2. **Effect of Epsilon (ε):** For Query and Key modifications, decreasing epsilon from 5e-1 to 1e-3 sharpens and smooths the diagonal attention pattern. Further decrease to 1e-10 shows negligible change, indicating the effect plateaus. For Value modifications, epsilon has no visible effect on the resulting pattern.
3. **Causal Mask:** All heatmaps are strictly lower-triangular, confirming the use of a causal (autoregressive) attention mask. No information flows from future positions.
4. **First Token Bias:** Even in the diagonal patterns (Query/Key mods), the first column (attention to the first token) shows consistently higher weights than other non-diagonal positions.
### Interpretation
This visualization demonstrates the sensitivity of a transformer's self-attention mechanism to targeted modifications of its core components (Query, Key, Value projections). The results suggest:
* **Query/Key Modifications Control "Where to Look":** Altering the Query or Key vectors primarily influences the *distribution* of attention across the sequence. The diagonal pattern indicates that these modifications preserve or enhance the model's tendency for local, sequential processing (attending to the most recent token). The persistence of the first-column bias suggests the first token (often a `[CLS]` or start token) holds inherent importance.

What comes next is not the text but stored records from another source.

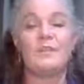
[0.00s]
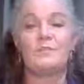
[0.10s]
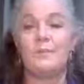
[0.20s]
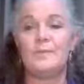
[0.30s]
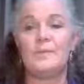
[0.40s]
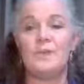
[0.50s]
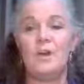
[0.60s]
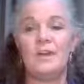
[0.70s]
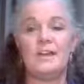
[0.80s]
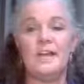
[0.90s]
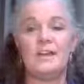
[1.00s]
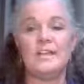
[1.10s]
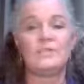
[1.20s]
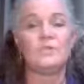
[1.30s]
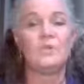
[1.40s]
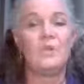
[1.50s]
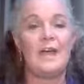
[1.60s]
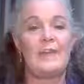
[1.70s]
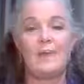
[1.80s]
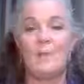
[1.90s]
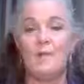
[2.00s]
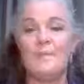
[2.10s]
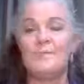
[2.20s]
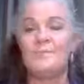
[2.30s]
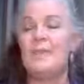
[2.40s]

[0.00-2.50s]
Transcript: of Lepidolite in our e-store at the moment.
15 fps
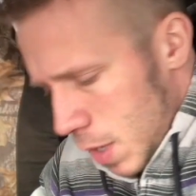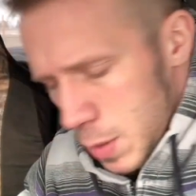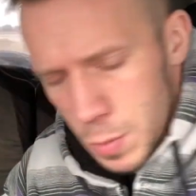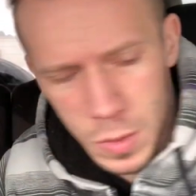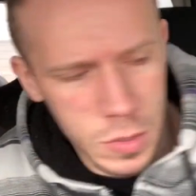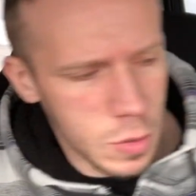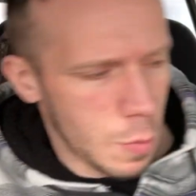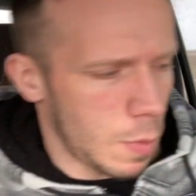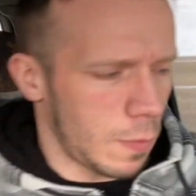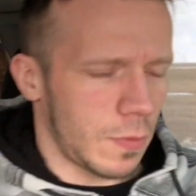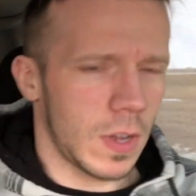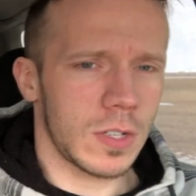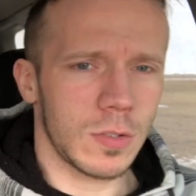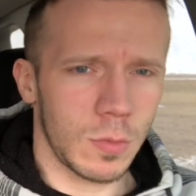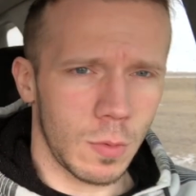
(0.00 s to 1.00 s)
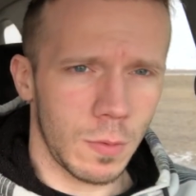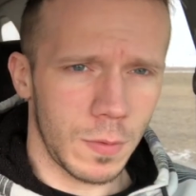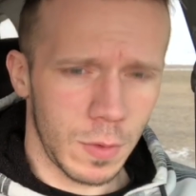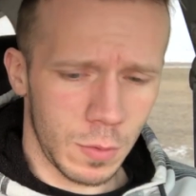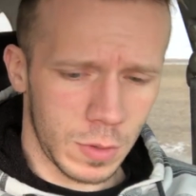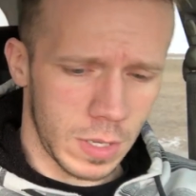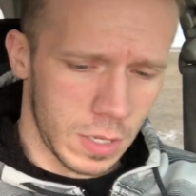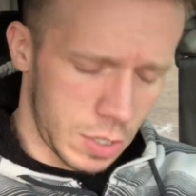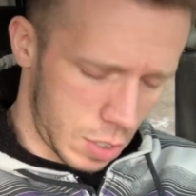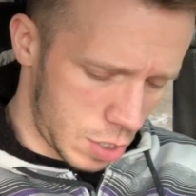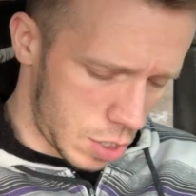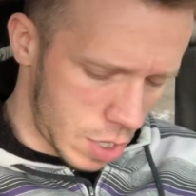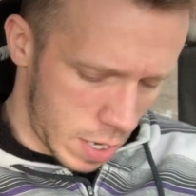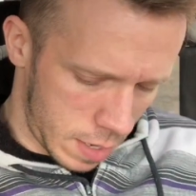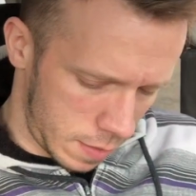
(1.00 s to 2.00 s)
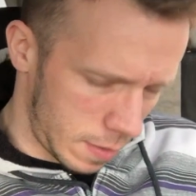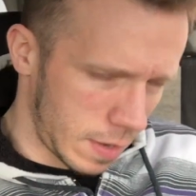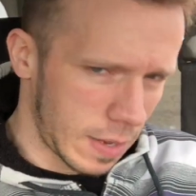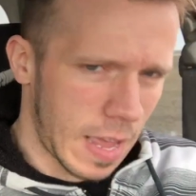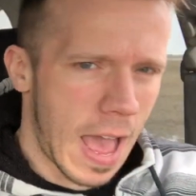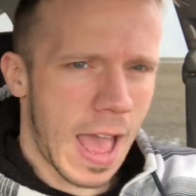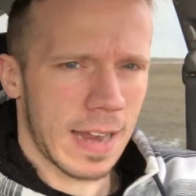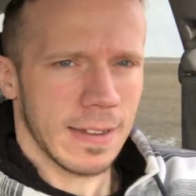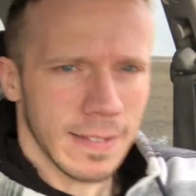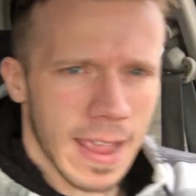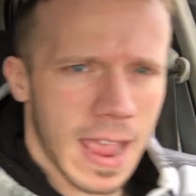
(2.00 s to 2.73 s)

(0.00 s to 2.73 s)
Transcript: am I supposed to do a professional review with this shit? God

* **Value Modifications Control "What is Attended To":** Modifying the Value vectors has a drastic and categorical effect. It collapses the attention distribution, forcing the model to attend *exclusively* to the first token, regardless of the query. This implies that the Value projection is critical for determining the *content* that is aggregated, and disrupting it can lead to a degenerate attention state where only a single, fixed position is used.

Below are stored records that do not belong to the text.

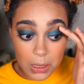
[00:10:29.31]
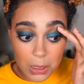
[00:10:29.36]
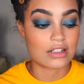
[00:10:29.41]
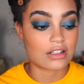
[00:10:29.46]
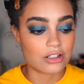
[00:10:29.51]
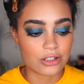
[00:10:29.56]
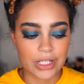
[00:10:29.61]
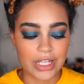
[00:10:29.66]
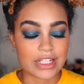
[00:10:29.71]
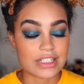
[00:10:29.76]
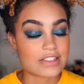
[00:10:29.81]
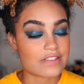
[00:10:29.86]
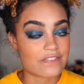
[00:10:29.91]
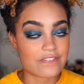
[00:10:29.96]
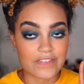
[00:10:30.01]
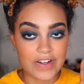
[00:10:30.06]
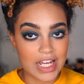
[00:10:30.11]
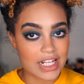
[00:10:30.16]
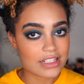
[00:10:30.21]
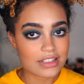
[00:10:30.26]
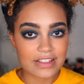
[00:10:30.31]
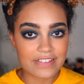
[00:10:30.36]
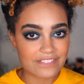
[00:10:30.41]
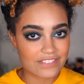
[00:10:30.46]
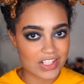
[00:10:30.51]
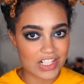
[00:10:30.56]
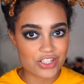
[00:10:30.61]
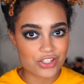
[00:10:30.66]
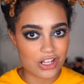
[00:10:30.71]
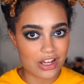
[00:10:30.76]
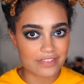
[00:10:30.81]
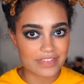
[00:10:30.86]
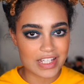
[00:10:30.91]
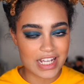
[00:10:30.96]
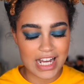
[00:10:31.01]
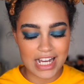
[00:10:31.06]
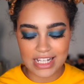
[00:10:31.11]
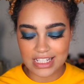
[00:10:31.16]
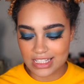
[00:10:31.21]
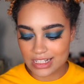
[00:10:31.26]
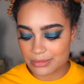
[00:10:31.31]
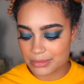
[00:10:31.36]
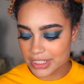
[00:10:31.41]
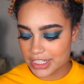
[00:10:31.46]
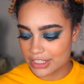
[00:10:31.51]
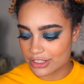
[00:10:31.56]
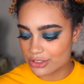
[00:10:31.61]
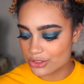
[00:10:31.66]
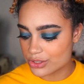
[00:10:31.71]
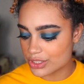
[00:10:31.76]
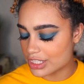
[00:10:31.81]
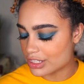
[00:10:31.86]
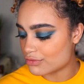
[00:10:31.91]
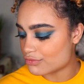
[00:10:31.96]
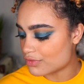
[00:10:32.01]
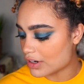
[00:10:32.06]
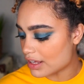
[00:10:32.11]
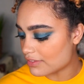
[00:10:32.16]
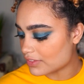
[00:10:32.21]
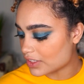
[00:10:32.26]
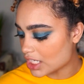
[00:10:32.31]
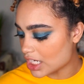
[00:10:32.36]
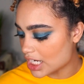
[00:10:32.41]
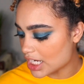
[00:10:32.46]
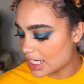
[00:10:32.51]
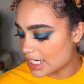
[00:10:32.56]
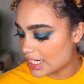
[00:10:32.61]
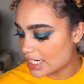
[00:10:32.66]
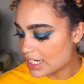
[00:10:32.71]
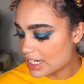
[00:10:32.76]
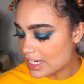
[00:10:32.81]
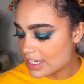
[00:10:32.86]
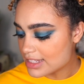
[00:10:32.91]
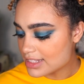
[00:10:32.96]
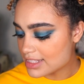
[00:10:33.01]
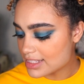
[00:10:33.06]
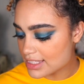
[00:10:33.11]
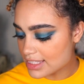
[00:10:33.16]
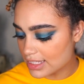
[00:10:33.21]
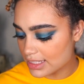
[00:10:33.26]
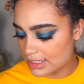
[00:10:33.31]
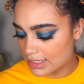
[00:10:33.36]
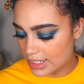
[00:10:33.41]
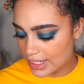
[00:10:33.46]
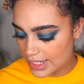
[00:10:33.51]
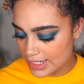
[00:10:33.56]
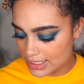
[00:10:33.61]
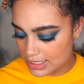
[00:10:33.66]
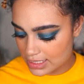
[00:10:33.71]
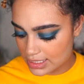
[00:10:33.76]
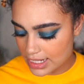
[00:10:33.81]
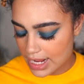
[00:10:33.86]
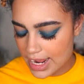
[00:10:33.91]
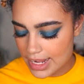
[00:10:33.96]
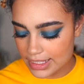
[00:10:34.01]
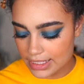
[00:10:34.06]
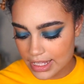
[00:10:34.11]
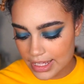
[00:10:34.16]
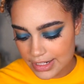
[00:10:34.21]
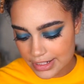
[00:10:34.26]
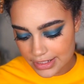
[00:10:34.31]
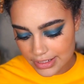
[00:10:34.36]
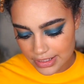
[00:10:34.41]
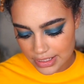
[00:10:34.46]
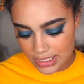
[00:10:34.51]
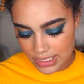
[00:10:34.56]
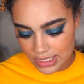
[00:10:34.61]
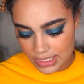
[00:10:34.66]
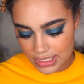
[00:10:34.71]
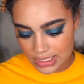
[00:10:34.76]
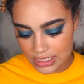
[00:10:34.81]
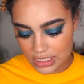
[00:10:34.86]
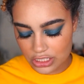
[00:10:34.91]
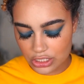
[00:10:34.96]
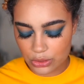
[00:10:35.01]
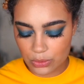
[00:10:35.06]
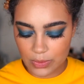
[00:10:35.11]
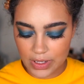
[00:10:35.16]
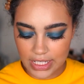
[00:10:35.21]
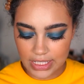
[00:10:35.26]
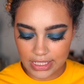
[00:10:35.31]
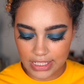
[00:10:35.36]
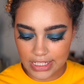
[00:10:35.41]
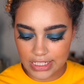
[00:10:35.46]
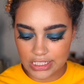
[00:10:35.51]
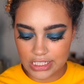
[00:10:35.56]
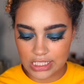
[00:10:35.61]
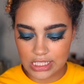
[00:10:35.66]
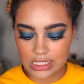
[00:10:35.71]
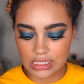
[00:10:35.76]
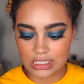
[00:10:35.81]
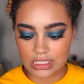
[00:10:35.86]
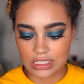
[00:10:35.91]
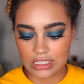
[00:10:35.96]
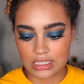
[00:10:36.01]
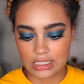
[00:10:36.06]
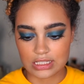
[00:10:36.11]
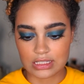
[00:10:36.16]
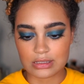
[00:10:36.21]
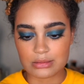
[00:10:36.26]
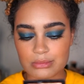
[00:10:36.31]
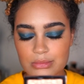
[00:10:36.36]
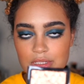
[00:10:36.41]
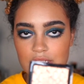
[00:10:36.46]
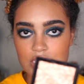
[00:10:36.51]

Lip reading: Okay, to finally finish off the eyes, I'm gonna use the Revlon Skin Lights highlighter in Twilight Gleam.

* **Robustness and Saturation:** The system shows robustness to very small perturbations (ε=1e-3 vs. 1e-10), as the patterns stabilize. The stark difference between the Value modification results and the others highlights a potential asymmetry in how these components contribute to the attention output. This could be relevant for research in model editing, interpretability, or adversarial attacks on transformers.